Publié le par Professeur L

Un numéro de l'émission Blow-up sur Les Sentiers de la gloire (Paths of glory) de Stanley Kubrick (1957)

Ma chère Adèle,

Je t'écris en ce jour nuageux. Comment te le dire ? Ou même te décrire ? Ces horreurs sont inexplicables, inimaginables, indicibles. Cela fait seulement deux jours que le combat s'est arrêté. Une odeur amère nous prend à la gorge et ne nous lâche pas. Les pertes de mes camarades sont décourageantes. Ici le moral est au plus bas. L'ambiance est lourde et pesante. Aucun bruit. Un silence s'abat sur nos tranchées. Le plus douloureux, c'est de ne pas t'avoir à mes côtés, car ici, je suis aux côtés de la mort. J'essaie en vain de me changer les idées, de penser à toi et au jour où je te retrouverai, mais hélas ! rien n'y fait, le dernier combat était assez rude, et la haine a dépassé tout sentiment de compassion.

Si tu savais Adèle, si tu savais...Les armes ici sont les choses qui me manquent le moins, entre les baïonnettes, les fusils Lebel, les obus, les grenades, les gaz asphyxiants. Chaque jour devient de plus en plus dur. L'endroit où je loge est tellement sale, entre le manque d'hygiène et cette odeur, les rats et leurs bruits, les poux qui me démangent, la boue pâteuse qui nous salit de plus en plus, le climat humide et cette froideur ! J'ai froid et je souffre. Nous vivons un enfer total. Nous sommes dans le royaume des morts. Ce ne sont pas des exagérations, mais la réalité, et encore, je n'ai même pas les mots convenables pour te décrire tout cela...

La peur nous envahit de plus en plus. La mort est présente, plus présente que jamais ! Je ne parviens pas à prendre goût à cela. Les combats sont durs, je ne suis pas un meurtrier, et de devoir les tuer, tuer ces adolescents, ces hommes qui sont peut-être dans la même situation que moi, qui sait ? Je me vois comme un monstre. Du moins je me bats comme tel.

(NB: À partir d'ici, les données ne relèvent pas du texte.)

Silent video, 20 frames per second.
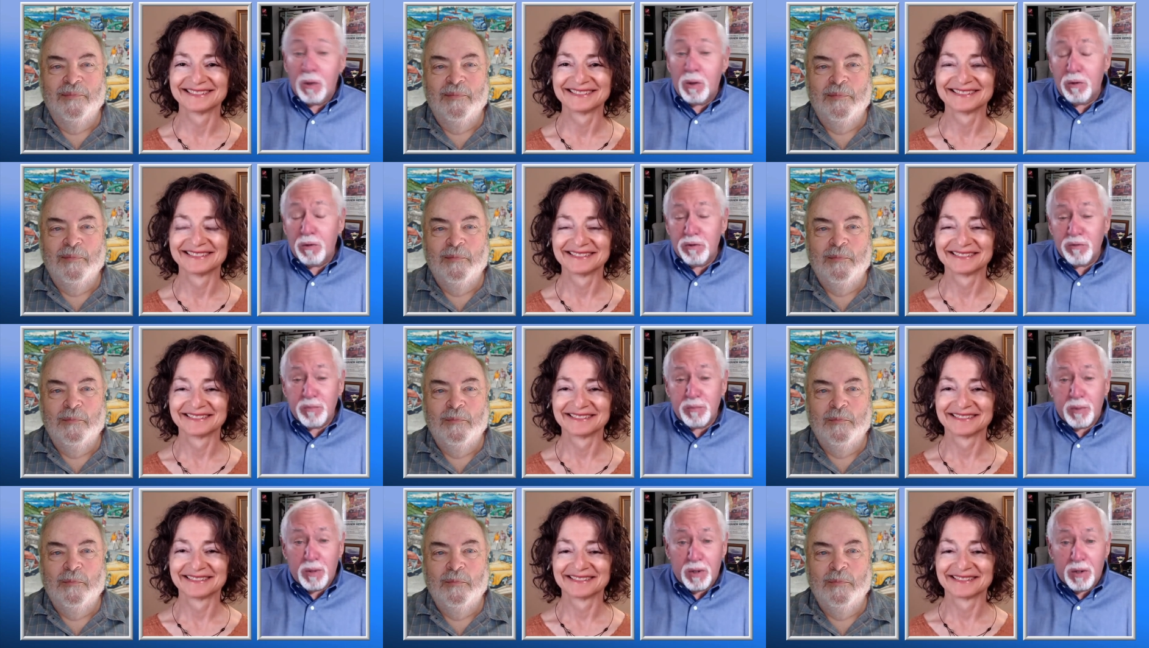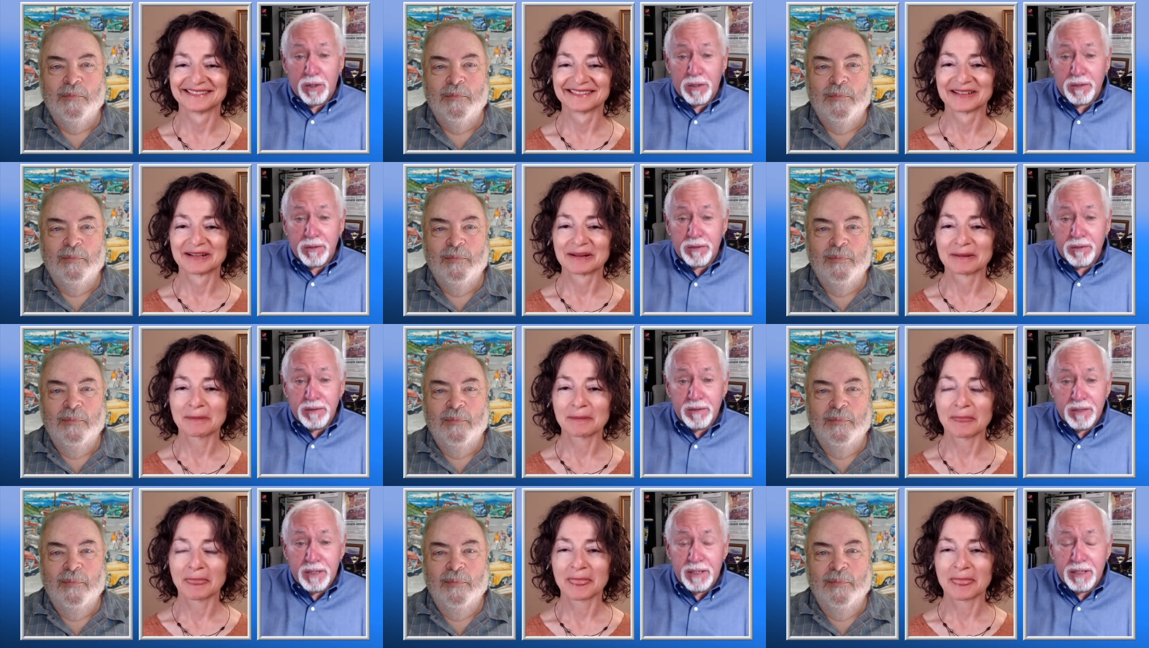Speaker 1: holes barred.
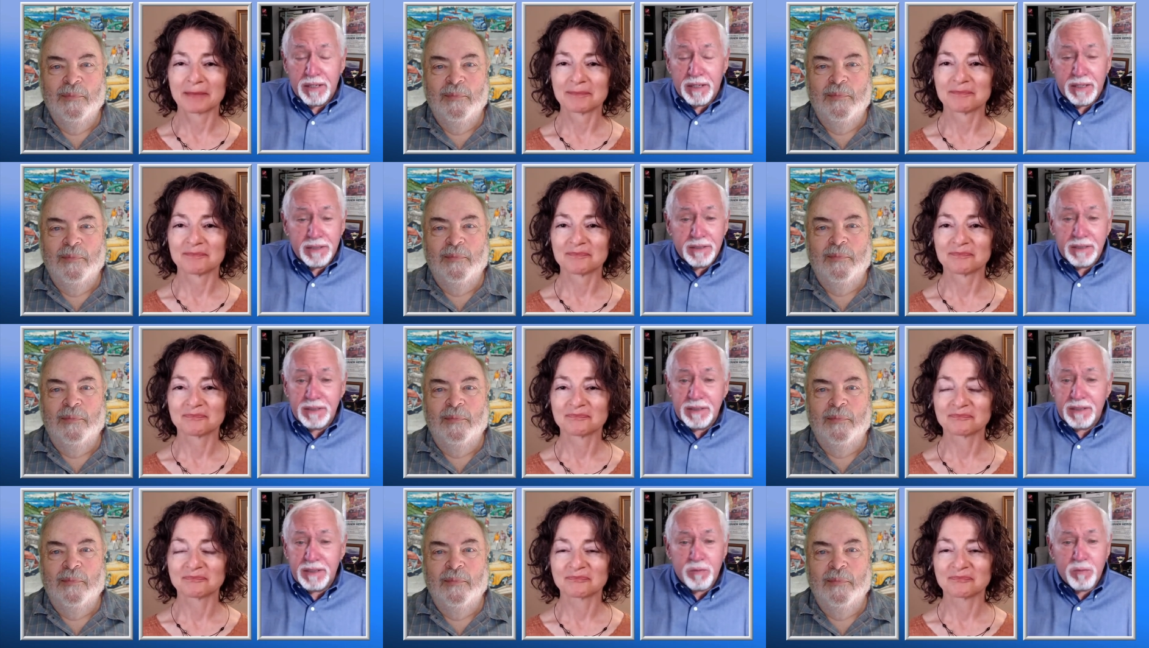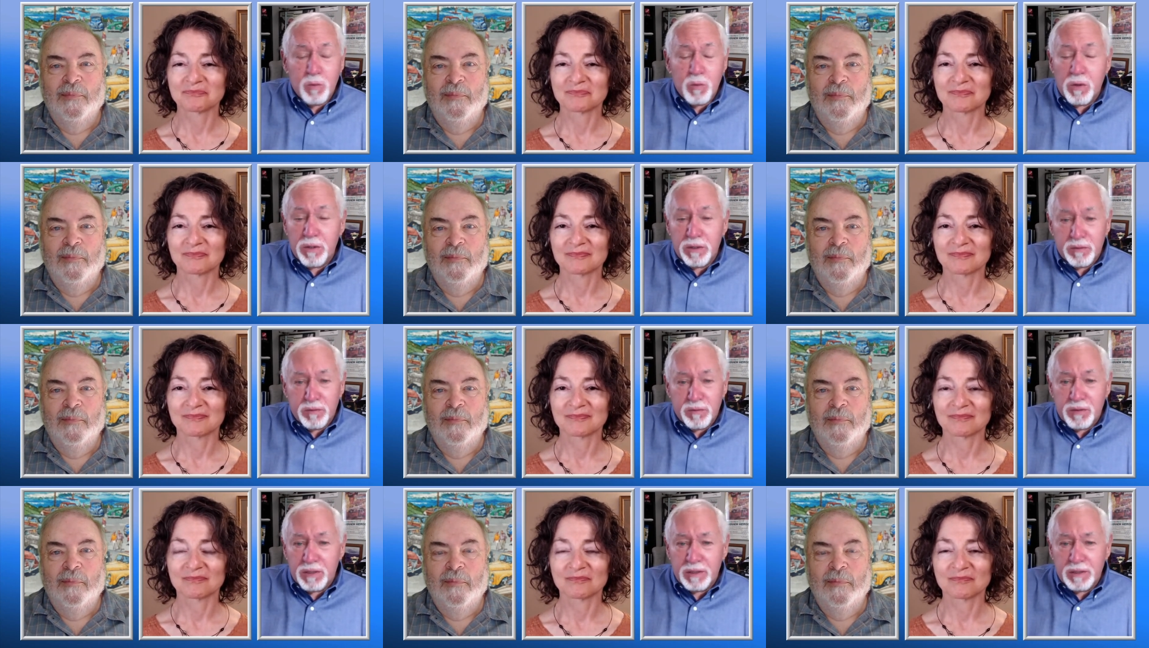And I think that's
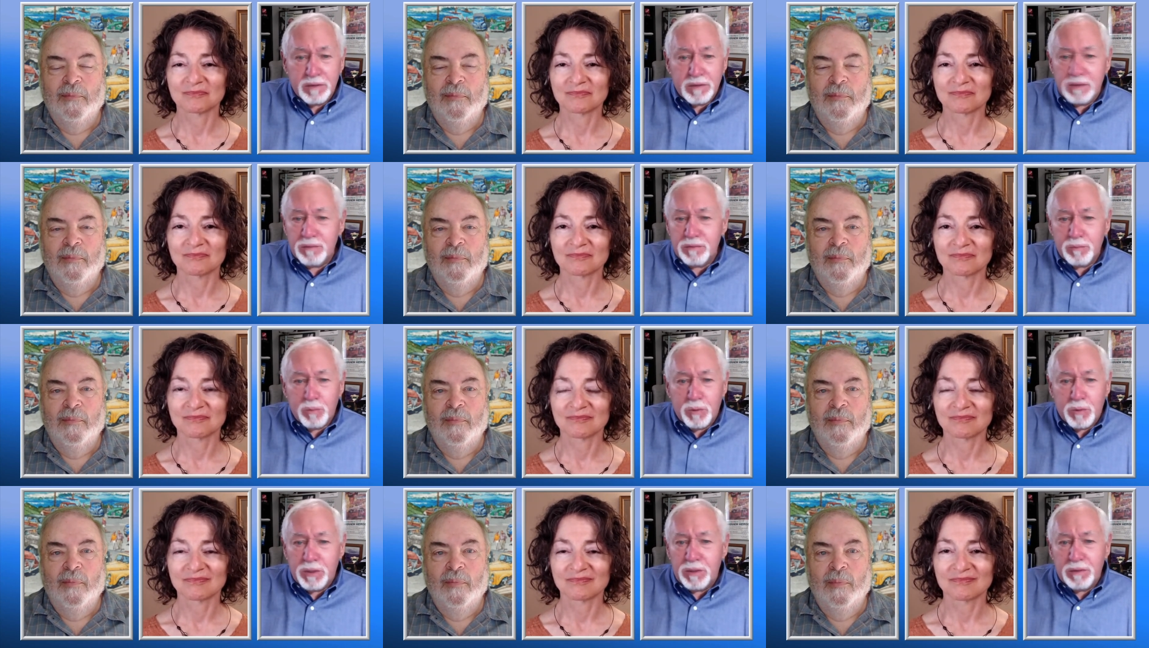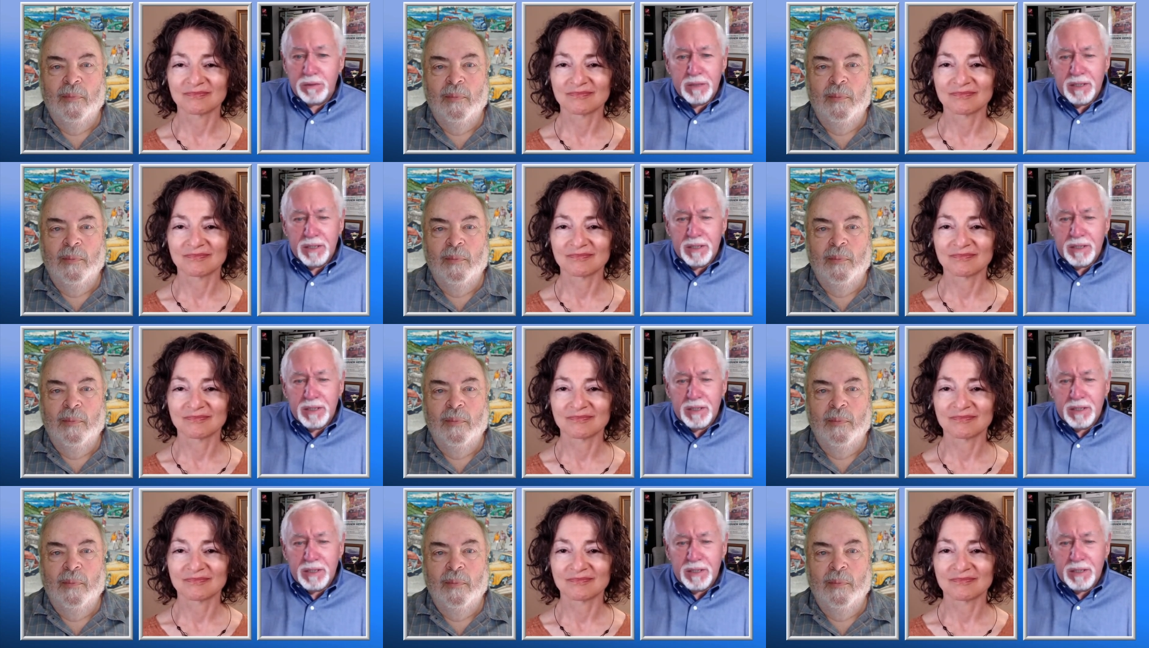wonderful. I, you, would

Or si je me bats, ce n'est pas par pur plaisir. C'est pour la liberté, pour la patrie, pour l'égalité, pour la fraternité et la paix. Cette liberté, je la veux, car toi-même, tu sais ma chère Adèle, que l'Allemagne est un pays avec un régime autoritaire, et si elle nous envahit, ce sera le cauchemar absolu. La fin de nos libertés.

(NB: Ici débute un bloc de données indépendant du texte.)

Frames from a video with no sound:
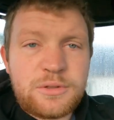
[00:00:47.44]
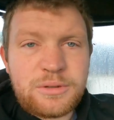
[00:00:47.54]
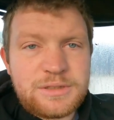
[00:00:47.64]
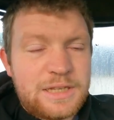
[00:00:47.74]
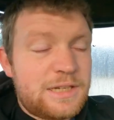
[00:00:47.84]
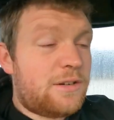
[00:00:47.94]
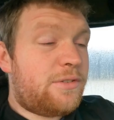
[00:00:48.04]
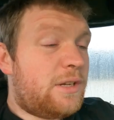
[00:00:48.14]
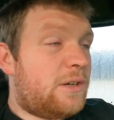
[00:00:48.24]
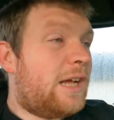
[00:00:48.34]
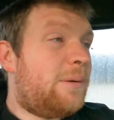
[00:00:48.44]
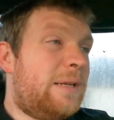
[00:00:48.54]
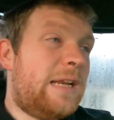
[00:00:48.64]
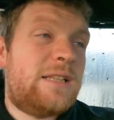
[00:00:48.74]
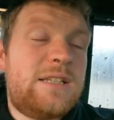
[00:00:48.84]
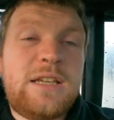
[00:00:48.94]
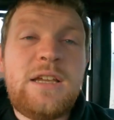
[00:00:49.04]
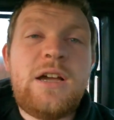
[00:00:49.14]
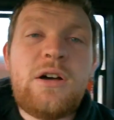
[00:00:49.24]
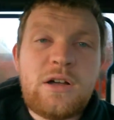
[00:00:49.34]
towards the end of the video, I'll be letting
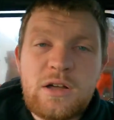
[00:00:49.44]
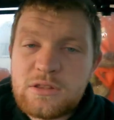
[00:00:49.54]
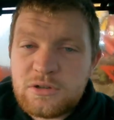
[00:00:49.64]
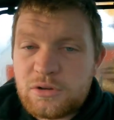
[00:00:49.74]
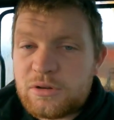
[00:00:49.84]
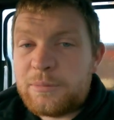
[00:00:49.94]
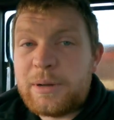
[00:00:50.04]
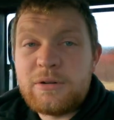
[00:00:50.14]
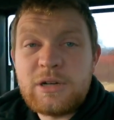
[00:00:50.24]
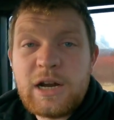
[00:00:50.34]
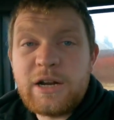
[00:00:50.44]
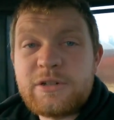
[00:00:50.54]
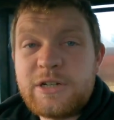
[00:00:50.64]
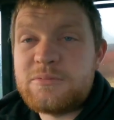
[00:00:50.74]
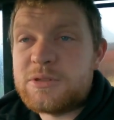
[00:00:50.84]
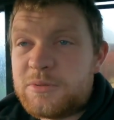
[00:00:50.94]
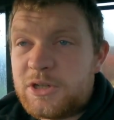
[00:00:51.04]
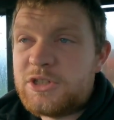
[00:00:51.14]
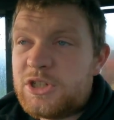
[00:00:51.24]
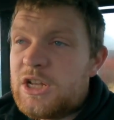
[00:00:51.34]
you know about our Christmas
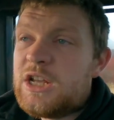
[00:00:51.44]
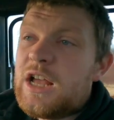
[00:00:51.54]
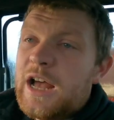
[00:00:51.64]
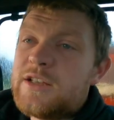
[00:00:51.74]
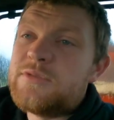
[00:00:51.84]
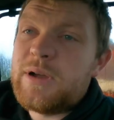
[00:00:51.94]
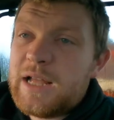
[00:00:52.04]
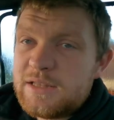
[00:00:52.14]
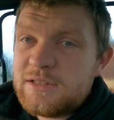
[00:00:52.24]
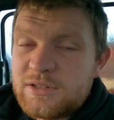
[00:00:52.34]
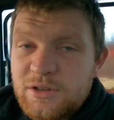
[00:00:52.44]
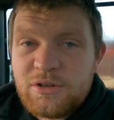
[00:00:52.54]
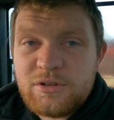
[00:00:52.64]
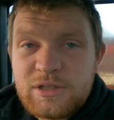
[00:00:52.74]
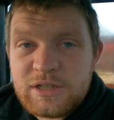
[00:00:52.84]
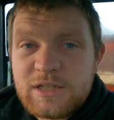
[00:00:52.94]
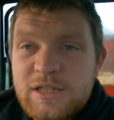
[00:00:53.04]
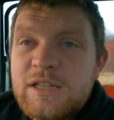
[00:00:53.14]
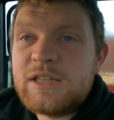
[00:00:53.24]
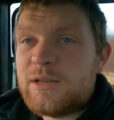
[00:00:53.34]
merch as well, so you
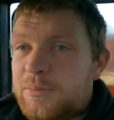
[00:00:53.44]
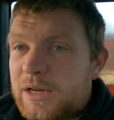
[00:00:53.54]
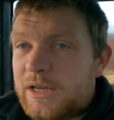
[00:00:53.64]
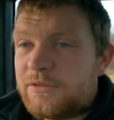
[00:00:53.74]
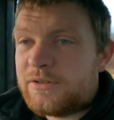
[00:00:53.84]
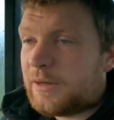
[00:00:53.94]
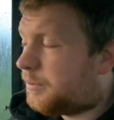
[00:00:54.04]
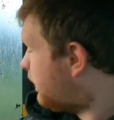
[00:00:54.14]
can keep an eye out for that.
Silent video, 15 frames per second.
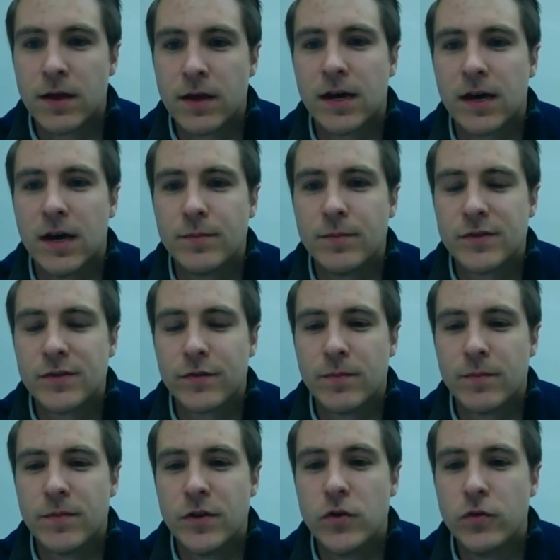comes
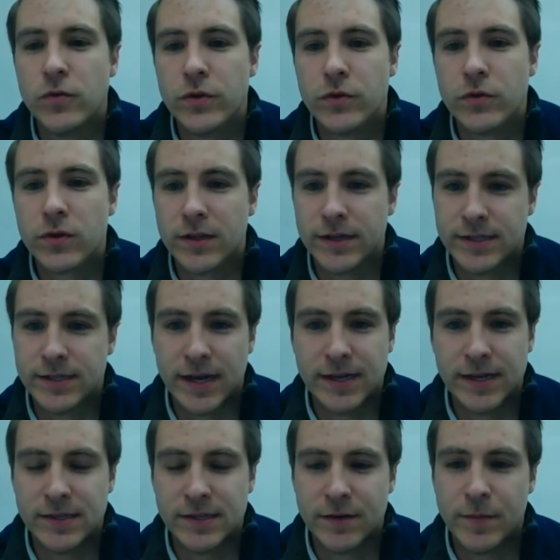from new
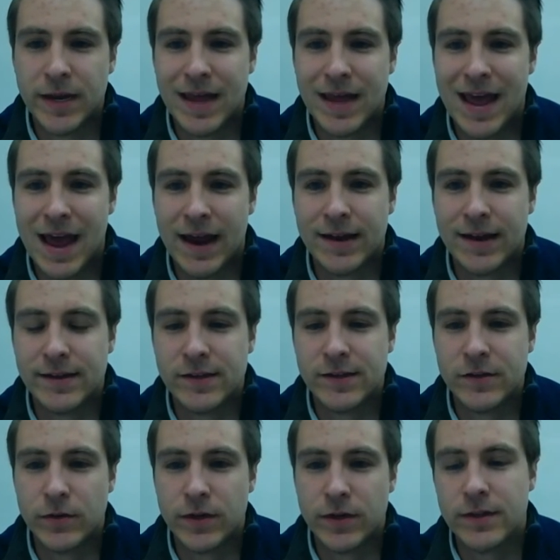nucleotides that have been added
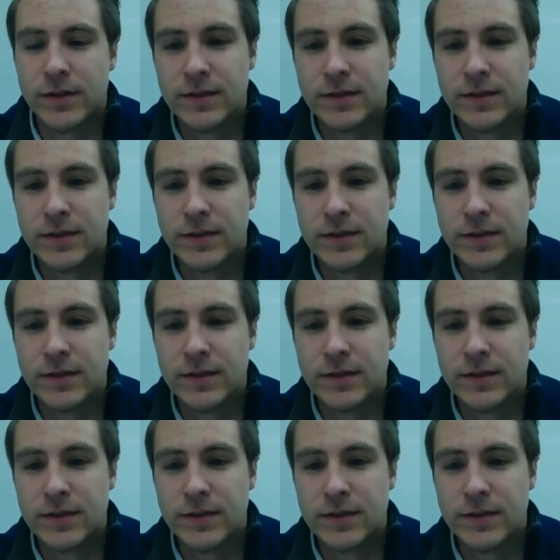to it.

Mes camarades et moi sommes à bout. La haine nous envahit. Nous ne voulons plus de cette guerre stupide. J'ai l'impression qu'elle dure depuis une éternité. Le gouvernement ne fait rien en plus. Rien pour arranger les choses. Ils ne parviennent à rien, ni même à trouver une issue politique au conflit. Ce conflit par ailleurs pousse des millions d'hommes à mourir sur le front, dans des conditions atroces. Les cadavres noirâtres, verdâtres, sont horrifiques. On a l'impression d'être au milieu d'un cimetière à ciel ouvert. Dans ces pitoyables cadavres, il y a Paul, mon meilleur ami. Tu vois de qui je parle, c'était un homme au grand coeur, il était souriant, sociable, adorable. C'était comme un frère pour moi. Je l'ai vu de mes propres yeux se faire tuer. J'avais l'impression que tout s'effondrait autour de moi. J'ai voulu mourir à ce moment, mais j'ai pensé à toi, à notre famille.

Je dois aller aider mes camarades, je t'écris dès que je peux. Sache que je me bats pour toi.

Je t'aime ma chère Adèle.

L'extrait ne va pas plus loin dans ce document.